◆ **Instructions to follow**:
Every record must be copied exactly, except that pictures are dropped.

Supplied records Block Start

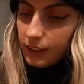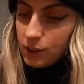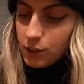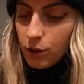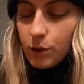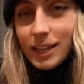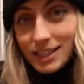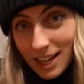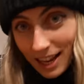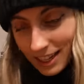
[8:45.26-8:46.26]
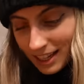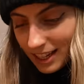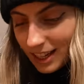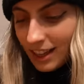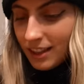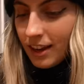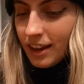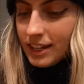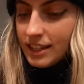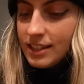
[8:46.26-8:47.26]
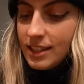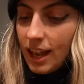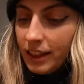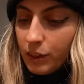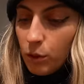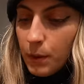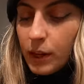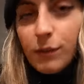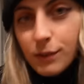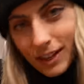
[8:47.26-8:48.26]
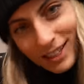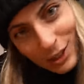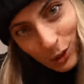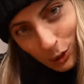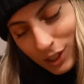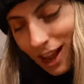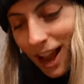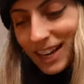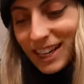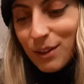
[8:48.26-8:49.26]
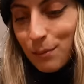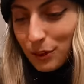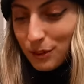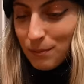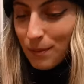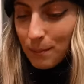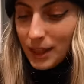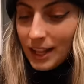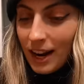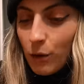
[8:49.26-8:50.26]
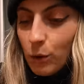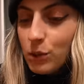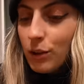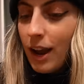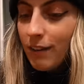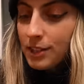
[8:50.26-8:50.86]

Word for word: So inside here, there is a little bit of sauce hiding at the bottom, but then I also have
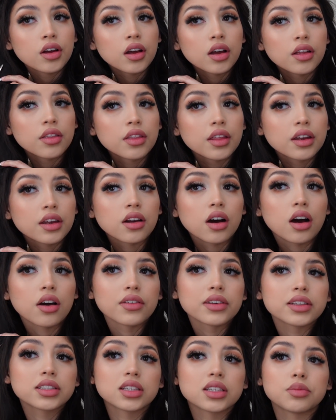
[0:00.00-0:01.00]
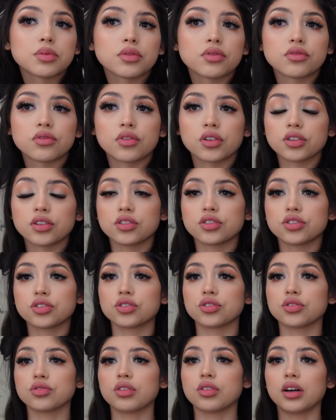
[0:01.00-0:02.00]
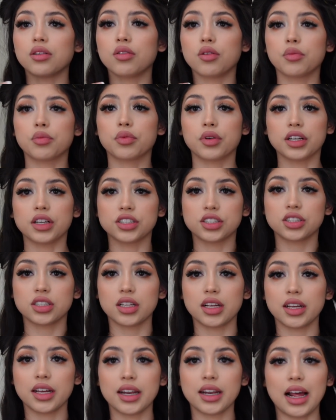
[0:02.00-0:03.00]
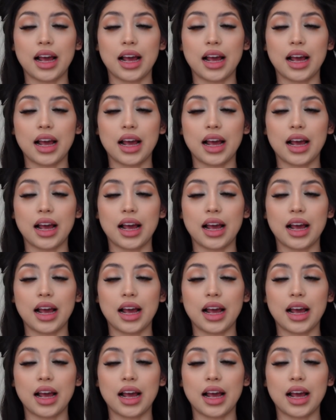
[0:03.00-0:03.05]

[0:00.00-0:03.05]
And then obviously before the shoot, I will brush it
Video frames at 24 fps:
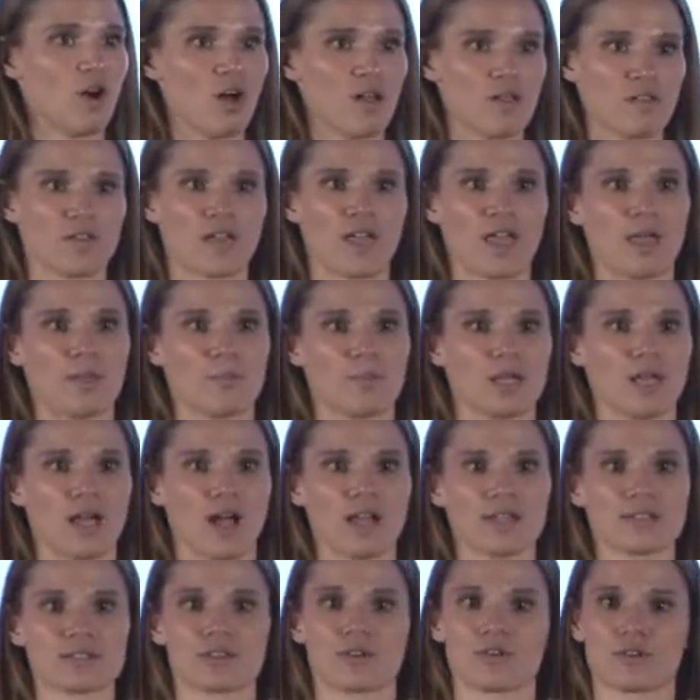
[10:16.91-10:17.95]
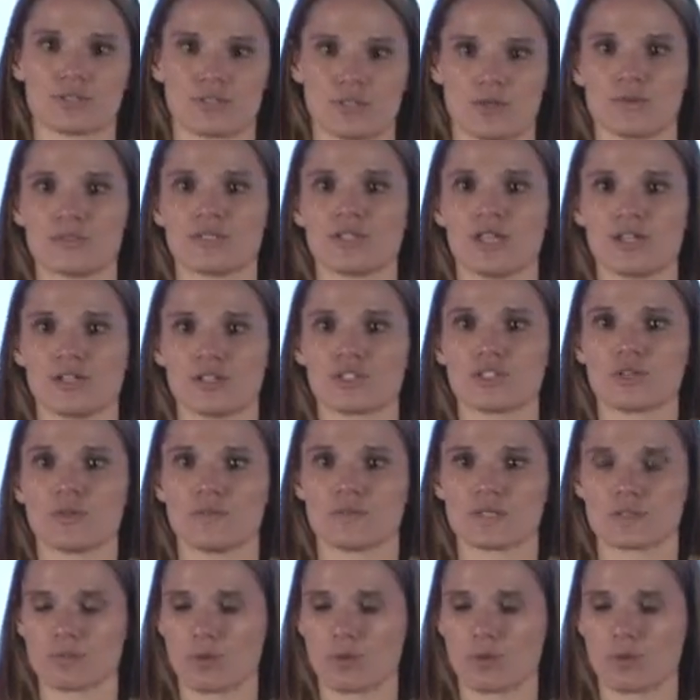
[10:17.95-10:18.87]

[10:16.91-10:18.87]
all the KPIs that are associated to this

Supplied records Block End

◆ **Written answer**:
[8:45.26-8:46.26]
[8:46.26-8:47.26]
[8:47.26-8:48.26]
[8:48.26-8:49.26]
[8:49.26-8:50.26]
[8:50.26-8:50.86]

Word for word: So inside here, there is a little bit of sauce hiding at the bottom, but then I also have
[0:00.00-0:01.00]
[0:01.00-0:02.00]
[0:02.00-0:03.00]
[0:03.00-0:03.05]

[0:00.00-0:03.05]
And then obviously before the shoot, I will brush it
Video frames at 24 fps:
[10:16.91-10:17.95]
[10:17.95-10:18.87]

[10:16.91-10:18.87]
all the KPIs that are associated to this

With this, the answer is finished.